I agree. I don’t find this result to be any more or less indicative of near-term AI than Google’s success on ImageNet in 2012. The algorithm learns to map positions to moves and values using CNNs, just as CNNs can be used to learn mappings from images to 350 classes of dog breeds and more. It turns out that Go really is a game about pattern recognition and that with a lot of data you can replicate the pattern detection for good moves in very supervised ways (one could call their reinforcement learning actually supervised because the nature of the problem gives you credit assignment for free).
I think what this result says is thus: “Any tasks humans can do, an AI can now learn to do better, given a sufficient source of training data.”

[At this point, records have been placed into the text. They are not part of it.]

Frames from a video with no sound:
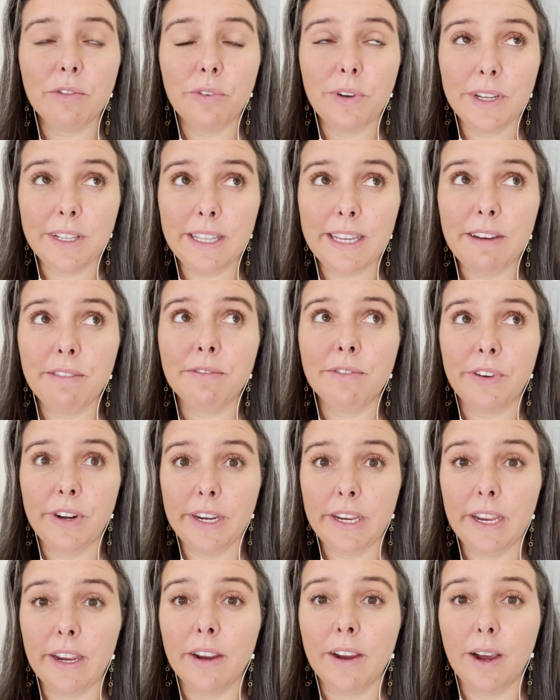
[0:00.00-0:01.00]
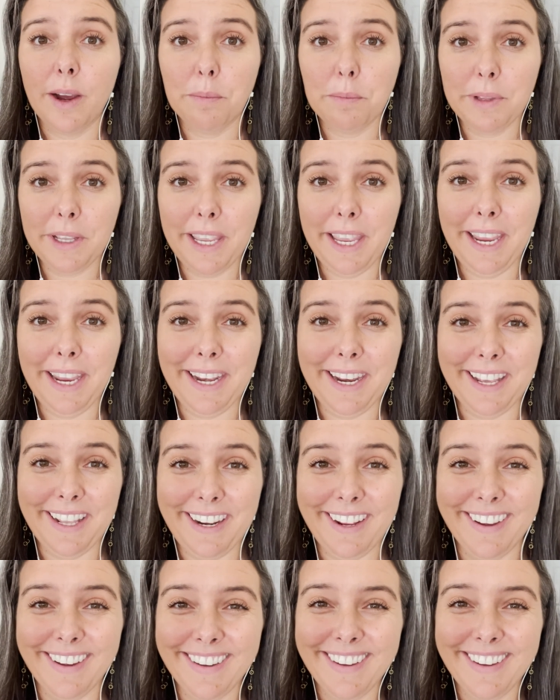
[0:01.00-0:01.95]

really freaking complicated.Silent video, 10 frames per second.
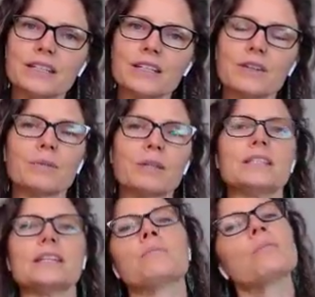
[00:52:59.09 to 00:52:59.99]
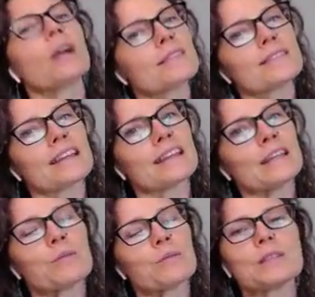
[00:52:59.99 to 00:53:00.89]
You could be decompressing. You
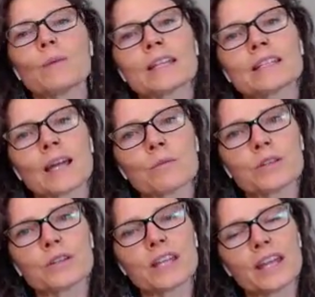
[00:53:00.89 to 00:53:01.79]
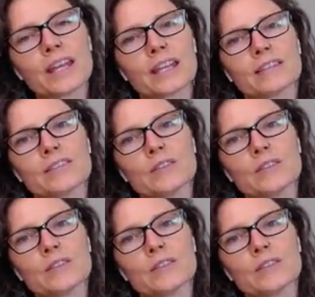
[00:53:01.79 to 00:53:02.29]
could be spending time with your kids.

Games lend themselves to auto-generation of training data, in the sense that the AI can at the very least play against itself. No matter how complex the game, a deep neural net will find the structure in it, and find a deeper structure than human players can find.
We have now answered the question of, “Are deep neural nets going to be sufficient to match or exceed task-specific human performance at any well-specified task?” with “Yes, they can, and they can do it better and faster than we suspected.” The next hurdle—which all the major companies are working on—is to create architectures that can find structure in smaller datasets, less well-tailored training data, and less well-specified tasks.
I included the word “sufficient” as an ass-covering move, because one facet of the problem is we don’t really know what will serve as a “sufficient” amount of training data in what context.
But, what specific types of tasks do you think machines still can’t do, given sufficient training data? If your answer is something like “physics research,” I would rejoinder that if you could generate training data for that job, a machine could do it.
Grand pronouncements with an ass-covering move look silly :-)
One obvious problem is that you are assuming stability. Consider modeling something that changes (in complex ways) with time—like the economy of the United States. Is “training data” from the 1950s relevant to the currrent situation?
Generally speaking, the speed at which your “training data” gets stale puts an upper limit on the relevant data that you can possibly have and that, in turn, puts an upper limit on the complexity of the model (NNs included) that you can build on its basis.
I don’t see how we anything like know that deep NNs with ‘sufficient training data’ would be sufficient for all problems. We’ve seen them be sufficient for many different problems and can expect them to be sufficient for many more, but all?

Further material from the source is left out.